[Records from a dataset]
# # # # #
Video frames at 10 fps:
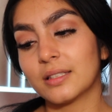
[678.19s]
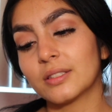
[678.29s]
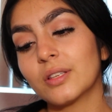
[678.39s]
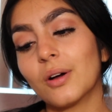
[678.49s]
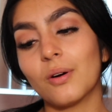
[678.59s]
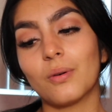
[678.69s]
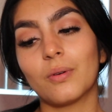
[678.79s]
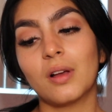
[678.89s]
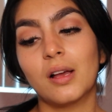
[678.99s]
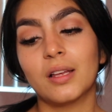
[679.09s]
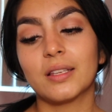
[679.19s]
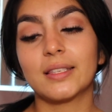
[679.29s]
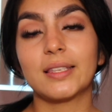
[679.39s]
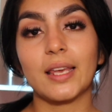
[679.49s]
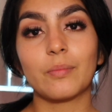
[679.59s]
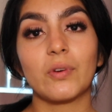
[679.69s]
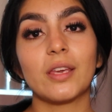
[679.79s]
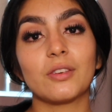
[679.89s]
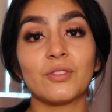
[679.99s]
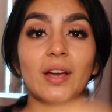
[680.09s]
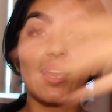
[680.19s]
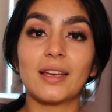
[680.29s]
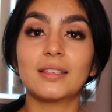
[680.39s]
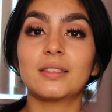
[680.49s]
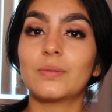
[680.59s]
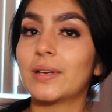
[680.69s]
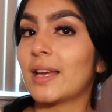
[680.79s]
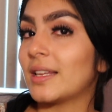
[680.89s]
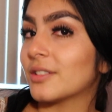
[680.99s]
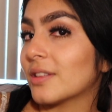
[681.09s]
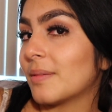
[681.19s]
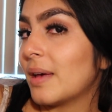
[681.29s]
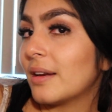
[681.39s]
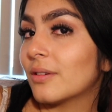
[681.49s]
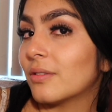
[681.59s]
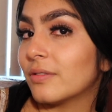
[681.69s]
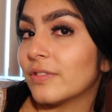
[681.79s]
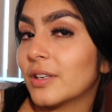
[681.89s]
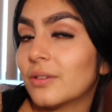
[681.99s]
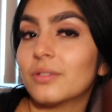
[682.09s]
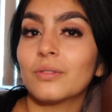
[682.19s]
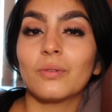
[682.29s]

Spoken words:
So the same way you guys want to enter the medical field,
# # # # #
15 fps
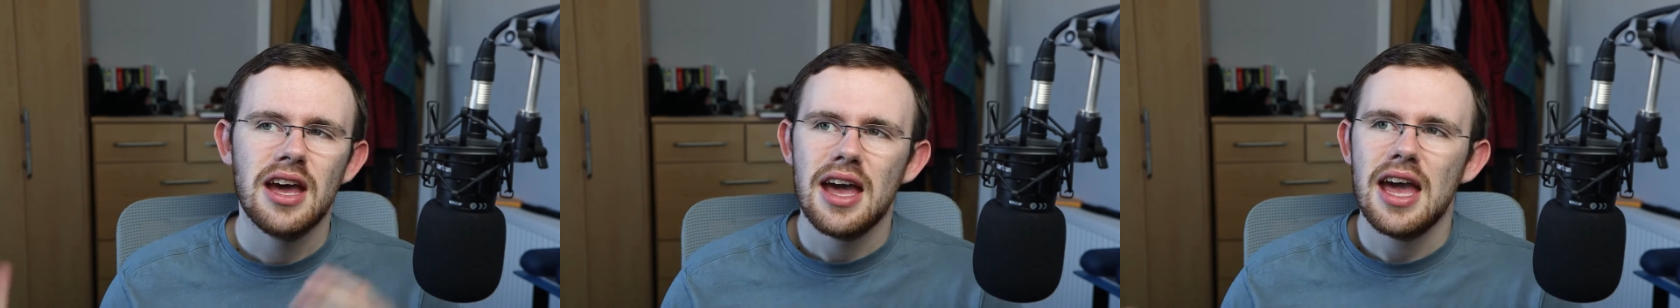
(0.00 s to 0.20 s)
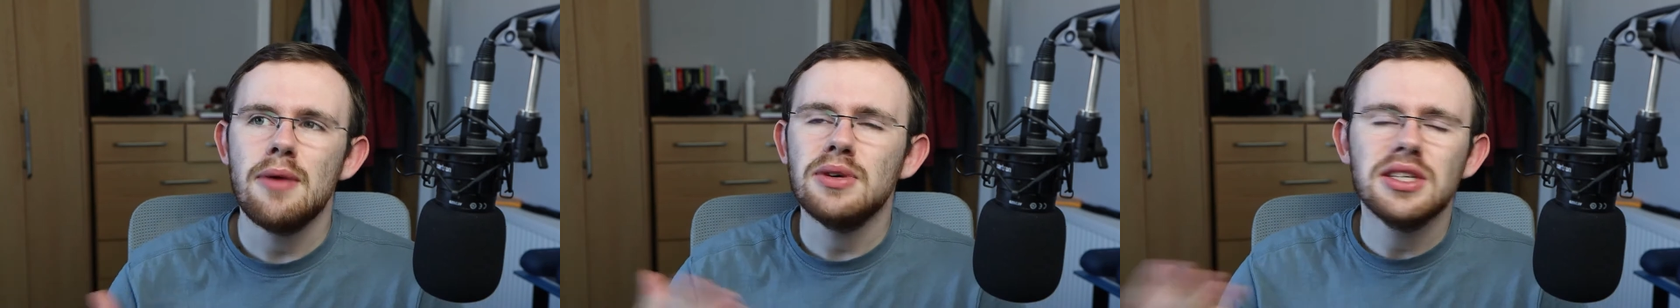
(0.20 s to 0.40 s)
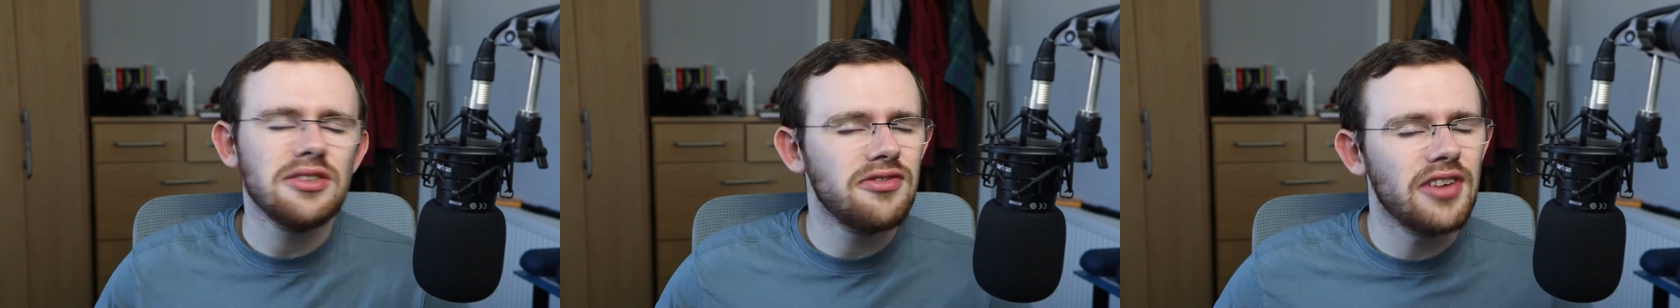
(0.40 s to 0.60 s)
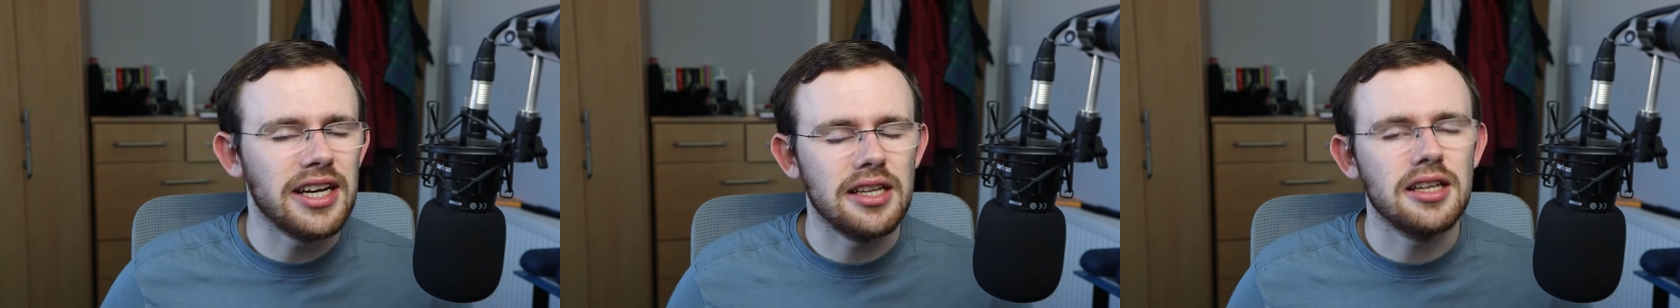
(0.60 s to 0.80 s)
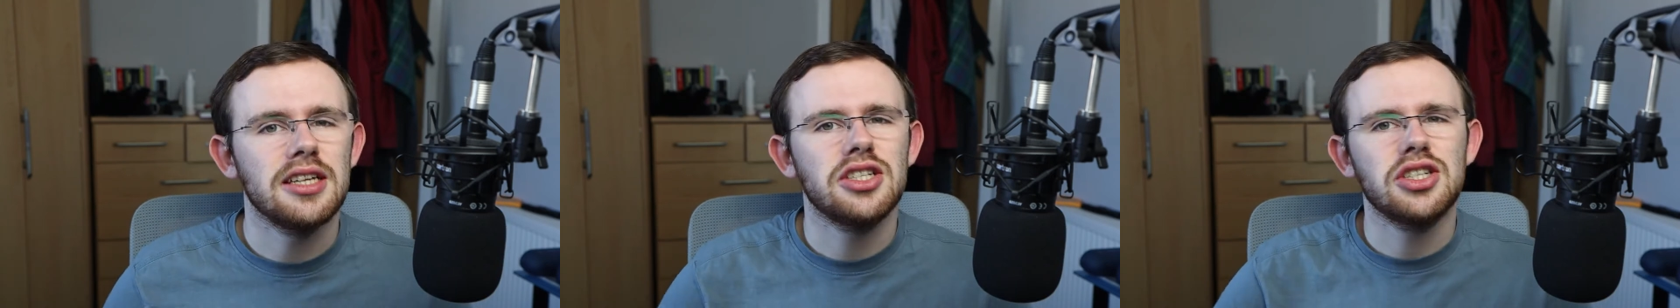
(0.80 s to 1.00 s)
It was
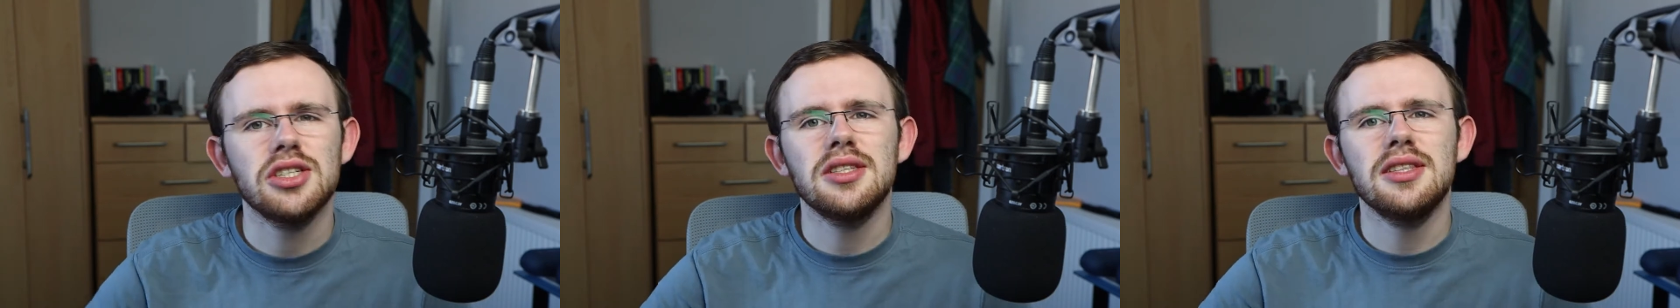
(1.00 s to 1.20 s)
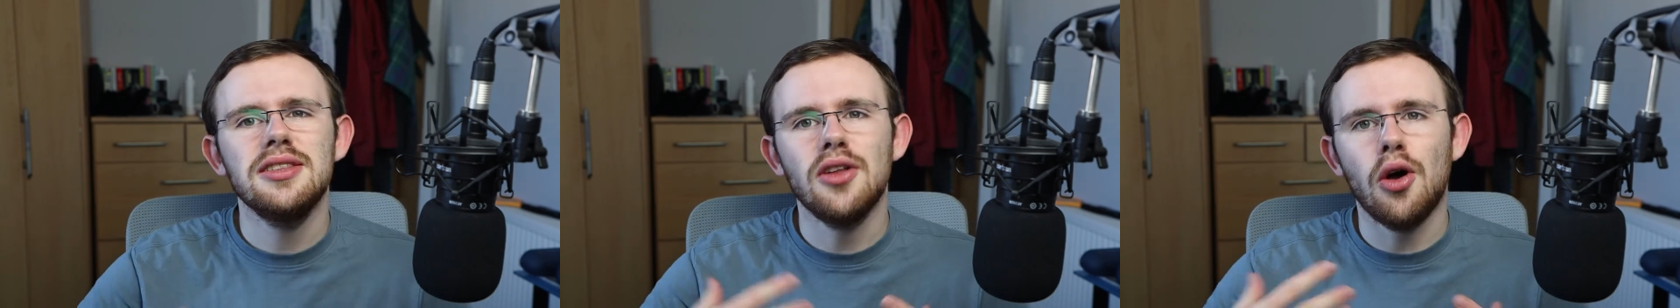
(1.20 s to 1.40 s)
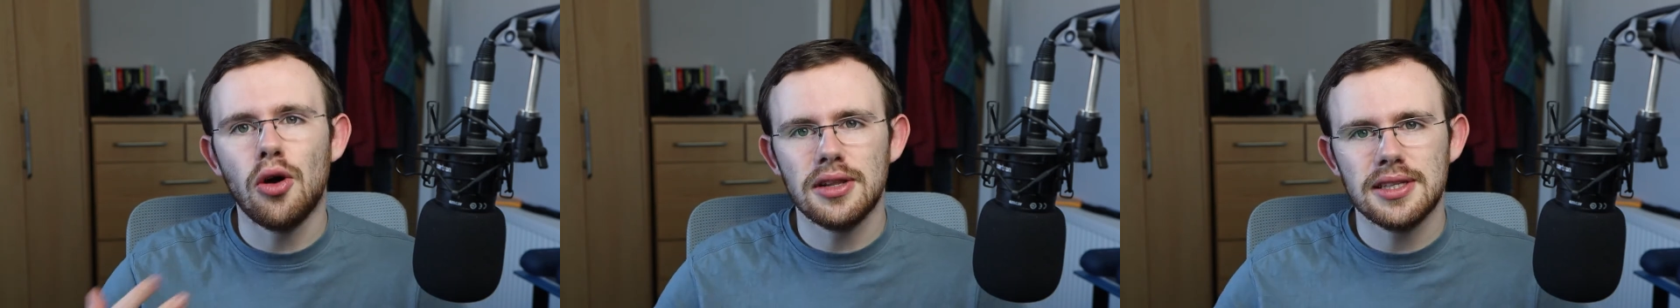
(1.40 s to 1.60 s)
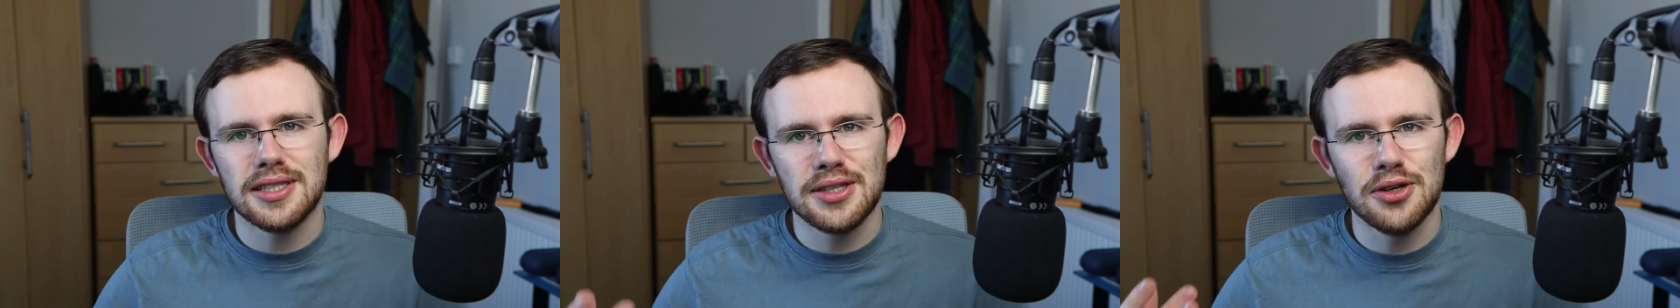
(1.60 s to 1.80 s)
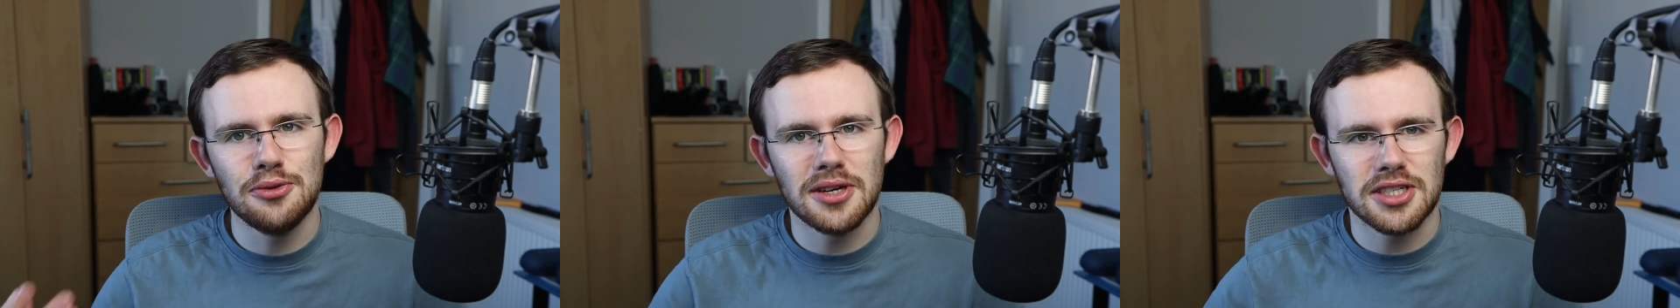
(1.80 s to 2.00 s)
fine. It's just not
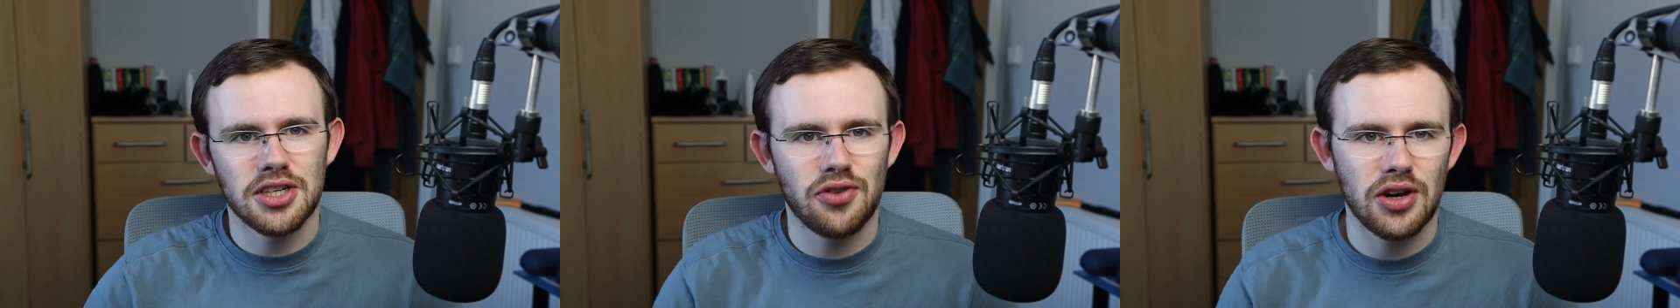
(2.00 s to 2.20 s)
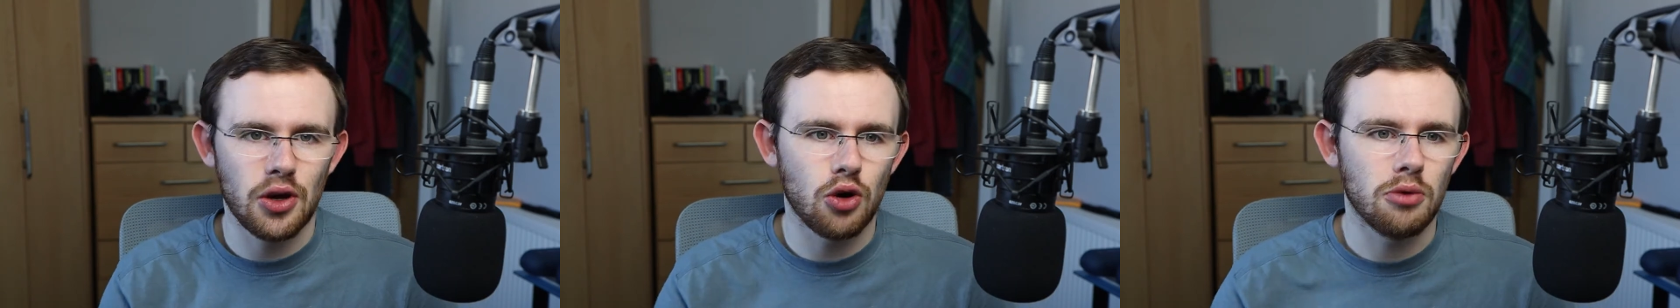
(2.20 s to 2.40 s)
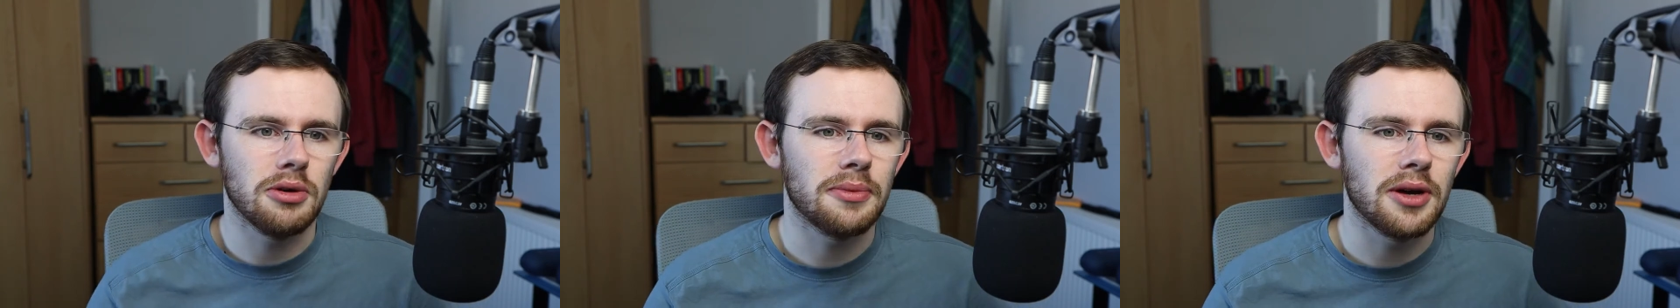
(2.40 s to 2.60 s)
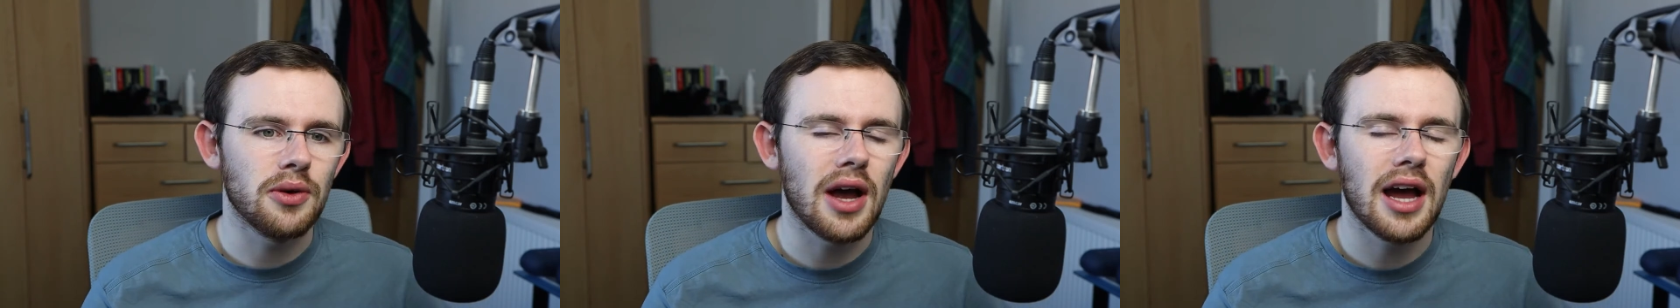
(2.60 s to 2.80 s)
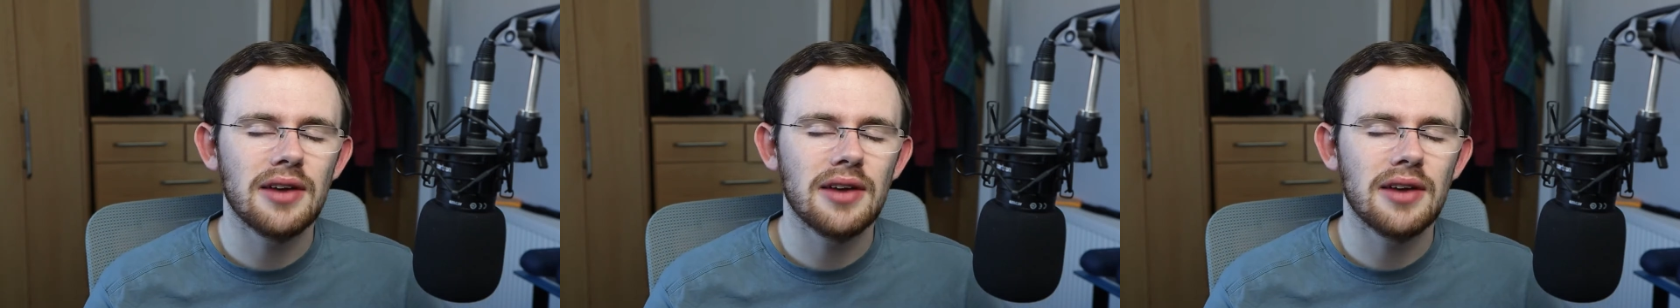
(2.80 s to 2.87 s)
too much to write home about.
# # # # #
Problem: What's needed is an exact copy of the records above from the line containing "(0.00 s to 0.20 s)" down to the line containing "(2.40 s to 2.60 s)", both included, without any pictures.

Result for this task:
(0.00 s to 0.20 s)
(0.20 s to 0.40 s)
(0.40 s to 0.60 s)
(0.60 s to 0.80 s)
(0.80 s to 1.00 s)
It was
(1.00 s to 1.20 s)
(1.20 s to 1.40 s)
(1.40 s to 1.60 s)
(1.60 s to 1.80 s)
(1.80 s to 2.00 s)
fine. It's just not
(2.00 s to 2.20 s)
(2.20 s to 2.40 s)
(2.40 s to 2.60 s)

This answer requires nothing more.